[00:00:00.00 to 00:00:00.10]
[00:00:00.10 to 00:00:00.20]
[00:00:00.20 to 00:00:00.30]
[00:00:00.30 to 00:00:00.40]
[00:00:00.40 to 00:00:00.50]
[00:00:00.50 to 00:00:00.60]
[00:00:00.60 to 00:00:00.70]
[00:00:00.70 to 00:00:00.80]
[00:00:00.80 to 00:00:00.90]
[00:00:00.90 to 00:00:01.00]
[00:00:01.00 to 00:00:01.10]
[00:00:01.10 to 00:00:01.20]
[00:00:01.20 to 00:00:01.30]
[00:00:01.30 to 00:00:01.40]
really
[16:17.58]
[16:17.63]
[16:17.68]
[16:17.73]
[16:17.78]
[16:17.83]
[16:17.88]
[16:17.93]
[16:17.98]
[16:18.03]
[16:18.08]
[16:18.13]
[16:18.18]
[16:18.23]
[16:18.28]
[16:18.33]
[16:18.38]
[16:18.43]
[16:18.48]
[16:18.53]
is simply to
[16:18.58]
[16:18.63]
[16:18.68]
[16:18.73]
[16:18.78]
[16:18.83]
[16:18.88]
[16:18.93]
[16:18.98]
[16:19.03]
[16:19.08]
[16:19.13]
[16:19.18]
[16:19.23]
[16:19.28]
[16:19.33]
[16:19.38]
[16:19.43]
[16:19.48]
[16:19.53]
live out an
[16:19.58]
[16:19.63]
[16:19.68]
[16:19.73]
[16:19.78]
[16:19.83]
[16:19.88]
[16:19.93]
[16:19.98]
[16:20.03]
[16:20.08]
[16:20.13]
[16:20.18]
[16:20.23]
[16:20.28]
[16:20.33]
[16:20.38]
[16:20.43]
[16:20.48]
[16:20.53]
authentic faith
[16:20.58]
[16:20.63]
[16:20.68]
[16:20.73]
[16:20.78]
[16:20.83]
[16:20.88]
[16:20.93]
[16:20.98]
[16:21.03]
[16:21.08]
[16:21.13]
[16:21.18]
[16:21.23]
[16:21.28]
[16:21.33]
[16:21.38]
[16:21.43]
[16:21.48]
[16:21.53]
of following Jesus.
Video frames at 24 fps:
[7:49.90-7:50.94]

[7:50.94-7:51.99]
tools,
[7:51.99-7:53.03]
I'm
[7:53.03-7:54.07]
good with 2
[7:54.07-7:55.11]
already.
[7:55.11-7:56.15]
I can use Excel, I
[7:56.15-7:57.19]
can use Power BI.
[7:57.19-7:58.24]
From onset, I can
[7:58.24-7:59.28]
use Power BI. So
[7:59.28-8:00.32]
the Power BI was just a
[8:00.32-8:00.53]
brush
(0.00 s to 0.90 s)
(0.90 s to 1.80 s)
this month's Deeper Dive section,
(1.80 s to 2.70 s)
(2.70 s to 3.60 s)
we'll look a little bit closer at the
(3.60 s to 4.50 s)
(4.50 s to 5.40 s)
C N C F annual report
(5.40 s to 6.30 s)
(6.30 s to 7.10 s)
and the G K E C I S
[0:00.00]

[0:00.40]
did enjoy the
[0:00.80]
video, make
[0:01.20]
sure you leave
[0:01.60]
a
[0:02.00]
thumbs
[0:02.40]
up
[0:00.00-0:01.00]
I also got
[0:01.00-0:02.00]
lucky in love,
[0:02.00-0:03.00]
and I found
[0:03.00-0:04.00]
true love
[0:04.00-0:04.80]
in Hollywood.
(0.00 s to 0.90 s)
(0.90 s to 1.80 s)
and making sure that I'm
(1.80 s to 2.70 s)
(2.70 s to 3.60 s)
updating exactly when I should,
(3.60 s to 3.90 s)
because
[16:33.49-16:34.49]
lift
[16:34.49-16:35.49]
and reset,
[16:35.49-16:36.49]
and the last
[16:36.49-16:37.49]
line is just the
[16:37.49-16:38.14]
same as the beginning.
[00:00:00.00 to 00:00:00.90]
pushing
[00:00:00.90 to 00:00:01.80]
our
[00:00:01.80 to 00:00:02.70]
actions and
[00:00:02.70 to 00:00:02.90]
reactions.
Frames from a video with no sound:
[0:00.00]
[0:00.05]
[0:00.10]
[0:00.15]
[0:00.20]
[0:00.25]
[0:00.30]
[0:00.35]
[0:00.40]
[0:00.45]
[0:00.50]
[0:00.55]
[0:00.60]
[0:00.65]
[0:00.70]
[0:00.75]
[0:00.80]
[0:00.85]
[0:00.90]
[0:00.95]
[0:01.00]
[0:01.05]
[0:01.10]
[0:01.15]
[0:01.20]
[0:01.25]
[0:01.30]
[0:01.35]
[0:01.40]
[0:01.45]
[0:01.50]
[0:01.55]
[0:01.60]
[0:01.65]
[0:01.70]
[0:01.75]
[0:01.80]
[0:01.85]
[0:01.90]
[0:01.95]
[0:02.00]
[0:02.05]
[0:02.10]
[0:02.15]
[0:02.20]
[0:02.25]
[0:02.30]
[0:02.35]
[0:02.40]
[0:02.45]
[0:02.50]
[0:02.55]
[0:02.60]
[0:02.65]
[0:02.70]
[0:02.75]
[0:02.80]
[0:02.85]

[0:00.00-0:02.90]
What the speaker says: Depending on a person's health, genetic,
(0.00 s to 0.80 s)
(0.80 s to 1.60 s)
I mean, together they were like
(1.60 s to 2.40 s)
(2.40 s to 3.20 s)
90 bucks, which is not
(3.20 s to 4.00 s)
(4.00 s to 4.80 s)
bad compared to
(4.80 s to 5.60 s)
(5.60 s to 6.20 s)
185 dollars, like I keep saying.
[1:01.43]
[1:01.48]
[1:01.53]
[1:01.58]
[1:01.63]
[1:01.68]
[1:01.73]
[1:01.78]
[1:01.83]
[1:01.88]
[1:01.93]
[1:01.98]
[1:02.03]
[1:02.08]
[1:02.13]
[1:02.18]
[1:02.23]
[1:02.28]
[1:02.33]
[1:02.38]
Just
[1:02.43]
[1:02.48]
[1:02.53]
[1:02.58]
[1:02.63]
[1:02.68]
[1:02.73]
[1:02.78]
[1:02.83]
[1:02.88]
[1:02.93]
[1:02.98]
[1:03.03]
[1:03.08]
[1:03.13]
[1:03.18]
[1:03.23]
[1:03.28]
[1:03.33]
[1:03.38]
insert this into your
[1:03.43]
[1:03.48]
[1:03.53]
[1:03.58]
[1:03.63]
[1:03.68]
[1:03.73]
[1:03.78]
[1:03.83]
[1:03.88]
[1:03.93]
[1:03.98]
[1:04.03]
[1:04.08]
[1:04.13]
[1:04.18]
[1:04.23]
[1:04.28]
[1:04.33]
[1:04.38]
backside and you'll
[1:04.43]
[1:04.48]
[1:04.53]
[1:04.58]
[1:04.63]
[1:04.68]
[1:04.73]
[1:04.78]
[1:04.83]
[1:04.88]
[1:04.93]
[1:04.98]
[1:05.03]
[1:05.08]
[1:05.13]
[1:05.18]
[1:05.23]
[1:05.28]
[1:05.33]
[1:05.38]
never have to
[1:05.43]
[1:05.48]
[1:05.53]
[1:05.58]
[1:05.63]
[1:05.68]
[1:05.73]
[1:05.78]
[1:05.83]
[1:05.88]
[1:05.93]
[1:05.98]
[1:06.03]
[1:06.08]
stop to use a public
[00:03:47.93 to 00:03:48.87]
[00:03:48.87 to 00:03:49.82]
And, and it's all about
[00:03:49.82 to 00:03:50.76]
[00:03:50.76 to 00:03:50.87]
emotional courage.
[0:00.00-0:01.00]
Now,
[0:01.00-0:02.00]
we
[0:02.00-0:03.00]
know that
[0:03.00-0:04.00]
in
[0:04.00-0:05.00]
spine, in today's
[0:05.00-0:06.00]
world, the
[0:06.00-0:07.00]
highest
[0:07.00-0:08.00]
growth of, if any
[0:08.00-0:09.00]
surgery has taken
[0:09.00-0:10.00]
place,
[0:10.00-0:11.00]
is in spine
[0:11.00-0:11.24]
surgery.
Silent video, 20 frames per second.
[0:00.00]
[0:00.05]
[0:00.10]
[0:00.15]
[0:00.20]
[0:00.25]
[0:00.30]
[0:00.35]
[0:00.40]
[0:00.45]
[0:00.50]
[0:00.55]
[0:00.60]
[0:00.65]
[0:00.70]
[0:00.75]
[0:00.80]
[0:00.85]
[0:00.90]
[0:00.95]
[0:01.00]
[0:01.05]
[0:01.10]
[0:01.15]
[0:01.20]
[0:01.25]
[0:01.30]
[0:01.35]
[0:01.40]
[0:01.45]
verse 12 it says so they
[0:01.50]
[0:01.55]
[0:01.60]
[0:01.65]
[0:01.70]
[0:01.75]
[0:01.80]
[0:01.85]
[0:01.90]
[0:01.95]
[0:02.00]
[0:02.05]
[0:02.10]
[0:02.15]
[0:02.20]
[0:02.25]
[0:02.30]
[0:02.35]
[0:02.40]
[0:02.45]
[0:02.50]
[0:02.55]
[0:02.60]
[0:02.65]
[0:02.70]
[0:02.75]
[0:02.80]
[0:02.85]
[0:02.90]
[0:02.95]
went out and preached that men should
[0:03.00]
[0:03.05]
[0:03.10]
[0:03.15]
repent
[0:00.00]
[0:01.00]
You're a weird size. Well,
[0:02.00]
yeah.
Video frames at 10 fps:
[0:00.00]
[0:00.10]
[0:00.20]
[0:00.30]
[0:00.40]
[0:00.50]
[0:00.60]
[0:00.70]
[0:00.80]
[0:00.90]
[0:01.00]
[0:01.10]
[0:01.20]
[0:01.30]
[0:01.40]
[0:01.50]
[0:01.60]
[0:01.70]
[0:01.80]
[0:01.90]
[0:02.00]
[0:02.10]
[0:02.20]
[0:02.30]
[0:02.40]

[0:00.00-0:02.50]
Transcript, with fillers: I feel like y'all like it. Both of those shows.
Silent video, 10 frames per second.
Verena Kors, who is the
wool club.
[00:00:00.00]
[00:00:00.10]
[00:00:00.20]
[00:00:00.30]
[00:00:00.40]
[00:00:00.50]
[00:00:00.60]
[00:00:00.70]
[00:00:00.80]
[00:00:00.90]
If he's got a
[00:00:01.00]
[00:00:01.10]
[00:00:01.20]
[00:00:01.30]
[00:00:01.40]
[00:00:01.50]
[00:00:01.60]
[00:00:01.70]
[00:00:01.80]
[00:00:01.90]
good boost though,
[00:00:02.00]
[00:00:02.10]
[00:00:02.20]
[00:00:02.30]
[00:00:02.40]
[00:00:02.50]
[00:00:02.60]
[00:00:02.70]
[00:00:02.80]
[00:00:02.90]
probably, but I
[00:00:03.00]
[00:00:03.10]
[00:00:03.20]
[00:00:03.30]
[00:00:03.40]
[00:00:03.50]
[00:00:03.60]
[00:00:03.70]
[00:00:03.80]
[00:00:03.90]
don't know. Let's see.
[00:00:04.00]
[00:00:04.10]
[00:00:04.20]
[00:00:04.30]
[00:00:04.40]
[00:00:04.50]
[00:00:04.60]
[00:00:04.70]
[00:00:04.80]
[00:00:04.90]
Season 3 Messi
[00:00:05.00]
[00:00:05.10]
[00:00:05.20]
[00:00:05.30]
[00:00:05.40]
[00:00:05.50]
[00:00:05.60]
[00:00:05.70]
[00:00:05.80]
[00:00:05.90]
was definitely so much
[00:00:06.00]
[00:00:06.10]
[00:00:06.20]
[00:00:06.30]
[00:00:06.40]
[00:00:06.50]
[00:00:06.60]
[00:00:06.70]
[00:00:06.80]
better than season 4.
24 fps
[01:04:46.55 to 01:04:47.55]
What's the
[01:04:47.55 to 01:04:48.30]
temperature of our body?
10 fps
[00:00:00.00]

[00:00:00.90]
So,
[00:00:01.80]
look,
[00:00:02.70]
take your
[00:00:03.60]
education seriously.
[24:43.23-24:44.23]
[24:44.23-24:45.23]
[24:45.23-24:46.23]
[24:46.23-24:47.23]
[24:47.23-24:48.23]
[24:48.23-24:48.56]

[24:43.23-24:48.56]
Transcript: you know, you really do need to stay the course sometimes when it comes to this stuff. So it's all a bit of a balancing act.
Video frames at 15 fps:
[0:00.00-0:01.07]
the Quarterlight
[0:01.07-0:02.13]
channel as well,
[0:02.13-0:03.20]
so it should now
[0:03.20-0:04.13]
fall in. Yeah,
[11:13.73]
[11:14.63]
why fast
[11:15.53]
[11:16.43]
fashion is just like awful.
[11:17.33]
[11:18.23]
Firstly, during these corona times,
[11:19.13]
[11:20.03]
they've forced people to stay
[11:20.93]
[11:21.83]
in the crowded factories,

* **REQUIRED WORK**
Output, from the data above, the lines from the line with "Video frames at 10" to the line with "[00:00:01.20]" exactly as they stand, both ends included and nothing else.

* **TASK OUTPUT**
Video frames at 10 fps:
[0:00.00]
[0:00.10]
[0:00.20]
[0:00.30]
[0:00.40]
[0:00.50]
[0:00.60]
[0:00.70]
[0:00.80]
[0:00.90]
[0:01.00]
[0:01.10]
[0:01.20]
[0:01.30]
[0:01.40]
[0:01.50]
[0:01.60]
[0:01.70]
[0:01.80]
[0:01.90]
[0:02.00]
[0:02.10]
[0:02.20]
[0:02.30]
[0:02.40]

[0:00.00-0:02.50]
Transcript, with fillers: I feel like y'all like it. Both of those shows.
Silent video, 10 frames per second.
Verena Kors, who is the
wool club.
[00:00:00.00]
[00:00:00.10]
[00:00:00.20]
[00:00:00.30]
[00:00:00.40]
[00:00:00.50]
[00:00:00.60]
[00:00:00.70]
[00:00:00.80]
[00:00:00.90]
If he's got a
[00:00:01.00]
[00:00:01.10]
[00:00:01.20]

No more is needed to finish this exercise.